Quem são esses estudantes?
O perfil traçado pelo levantamento aponta tendências claras:
- Predomínio do sexo masculino: 67,22%.
- Maioria autodeclarada parda: 58,6% (17,55% sem registro de cor/raça; 11,7% brancos; 11,3% pretos).
- Por etapa: maior concentração no ensino fundamental — 34,7% nos anos iniciais (1.º ao 5.º) e 28,8% nos anos finais (6.º ao 9.º).
- Rede municipal concentra cerca de 76,9% das matrículas, incluindo creches (4,5%) e pré‑escolas (10,3%).
Outras fatias: 11,2% no ensino médio, 10% no EJA e 0,4% na educação profissional. Em termos etários, 69% têm até 14 anos; 16,1% entre 15 e 17 anos; e 9,2% entre 18 e 24 anos.
Tipos de deficiência
A distribuição por tipo mostra concentrações claras:
- Deficiência intelectual: 52,5%.
- Autismo: 26,3%.
- Baixa visão: 7,6%.
- Limitações motoras: 6,0%.
- Deficiência múltipla: 3,8%.
- Deficiência auditiva: 1,9%; surdez: 0,6%; cegueira: 0,2%; altas habilidades/superdotação: 1%. Não foram registrados casos de surdocegueira.
Infraestrutura e serviços
O painel também mapeou recursos físicos e serviços nas escolas. Os números mostram que muitos espaços ainda não estão preparados:
- Salas de recursos multifuncionais (SRM): 25,1% das unidades de educação básica.
- Rampas de acesso: 57,6%.
- Banheiros adaptados: 54,8%.
- Vão livre: 43,4%.
- Itinerários menos presentes: sinais sonoros (3,4%), elevadores (5%) e sinais táteis (5,3%).
Sobre o Atendimento Educacional Especializado (AEE): 45,85% dos estudantes da educação especial estavam matriculados no serviço. A grande maioria, 99,1%, frequentava classes regulares, enquanto 0,9% estava em classes especiais.
Professores e formação
Em 2024 a Bahia tinha 170.786 professores atuantes, dos quais 167.368 eram regentes. Entre esses regentes, apenas 5% possuíam formação continuada específica em Educação Especial — um avanço tímido desde 2% em 2012 (apenas 3 pontos percentuais em 13 anos). Entre os docentes que atuam diretamente no AEE, 37% tinham formação continuada, abaixo dos 41% observados no início da década.

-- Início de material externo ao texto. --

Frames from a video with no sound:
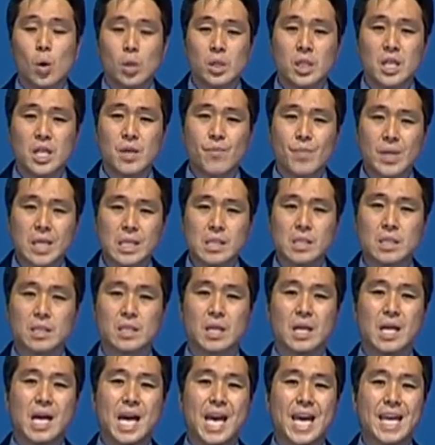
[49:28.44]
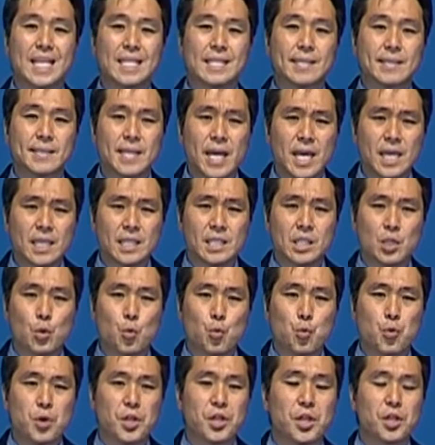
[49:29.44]
Holy means a state
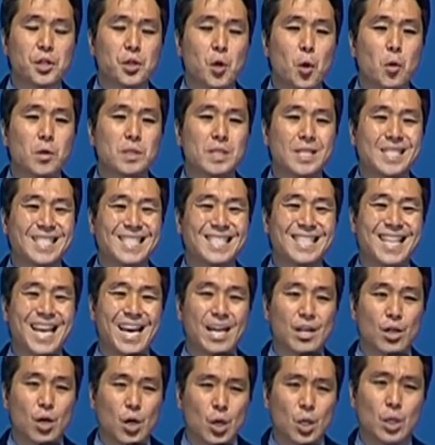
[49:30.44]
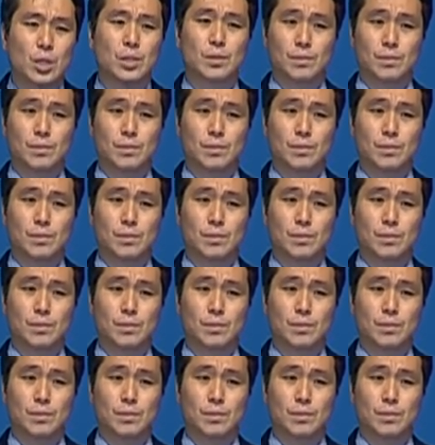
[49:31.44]
with no sin at all.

Dentre os mais de 160 mil regentes, 5.144 atuavam no AEE em 2024. O levantamento também registrou cerca de 28 mil profissionais de apoio na rede — número que atende aproximadamente 26% dos estudantes da educação especial. Entre esses profissionais, havia 223 intérpretes de Libras, com média de atendimento de 24 alunos por intérprete.
Vozes e explicações
Alexandre Fontoura, coordenador de Educação Especial da Secretaria de Educação do Estado, explicou medidas em curso: abertura de salas de recurso na rede estadual e exigência de formação específica de 360 horas para professores que atuem nessas salas.

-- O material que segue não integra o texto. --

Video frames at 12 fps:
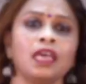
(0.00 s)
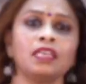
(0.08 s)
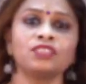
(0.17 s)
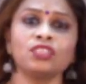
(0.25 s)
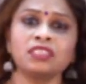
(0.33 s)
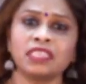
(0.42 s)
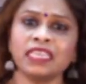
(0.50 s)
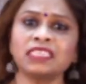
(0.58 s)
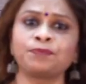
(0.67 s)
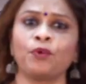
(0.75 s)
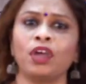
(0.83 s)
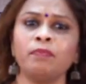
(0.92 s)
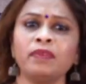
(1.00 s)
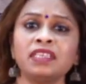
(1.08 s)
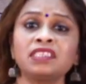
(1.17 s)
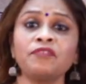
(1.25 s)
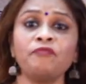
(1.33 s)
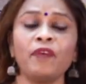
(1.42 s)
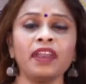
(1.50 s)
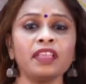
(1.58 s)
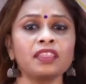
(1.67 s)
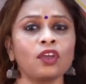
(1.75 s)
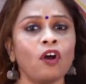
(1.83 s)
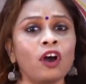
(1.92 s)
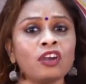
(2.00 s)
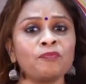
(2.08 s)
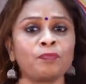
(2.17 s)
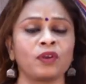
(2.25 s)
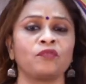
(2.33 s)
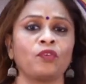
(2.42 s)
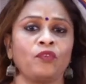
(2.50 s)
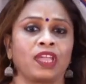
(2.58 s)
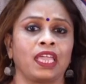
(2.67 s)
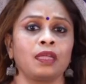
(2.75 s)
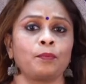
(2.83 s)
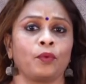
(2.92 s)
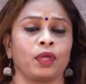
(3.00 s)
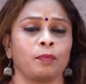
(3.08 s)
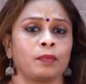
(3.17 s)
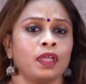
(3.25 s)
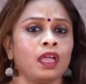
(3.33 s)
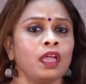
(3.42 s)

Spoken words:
So this poem is a very thought-provoking poem.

“O que a gente tem feito é fomentar, na rede [estadual], a abertura de salas de recurso […], onde a gente tem exigido a formação específica dos professores que vão atuar, que seja de 360 horas para que a gente tenha a qualidade nesse atendimento dos estudantes.” — Alexandre Fontoura
Uma nota técnica do Ministério da Educação lembra que o AEE deve identificar, elaborar e organizar recursos pedagógicos e de acessibilidade para eliminar barreiras à participação plena dos alunos.
A professora e pesquisadora Sheila Quadros Uzêda, da Faculdade de Educação da UFBA, aponta fatores que ajudam a entender a baixa adesão às formações: infraestrutura inadequada em algumas escolas; falta de materiais e mobiliário nas SRM; sobrecarga e excesso de responsabilidade sobre o professor especialista; e oferta de cursos que, por vezes, não articulam teoria e prática.
Conclusão e encaminhamentos
O painel evidencia um quadro duplo: crescimento no número de estudantes identificados na educação especial e, ao mesmo tempo, desafios concretos — formação docente ainda limitada, salas e recursos insuficientes e cobertura do AEE desigual. Como resposta, a Secretaria estadual anunciou a abertura de vagas de formação e ações de fomento às SRM, medidas que o coordenador vê como peças-chave para ampliar a capacidade de atendimento.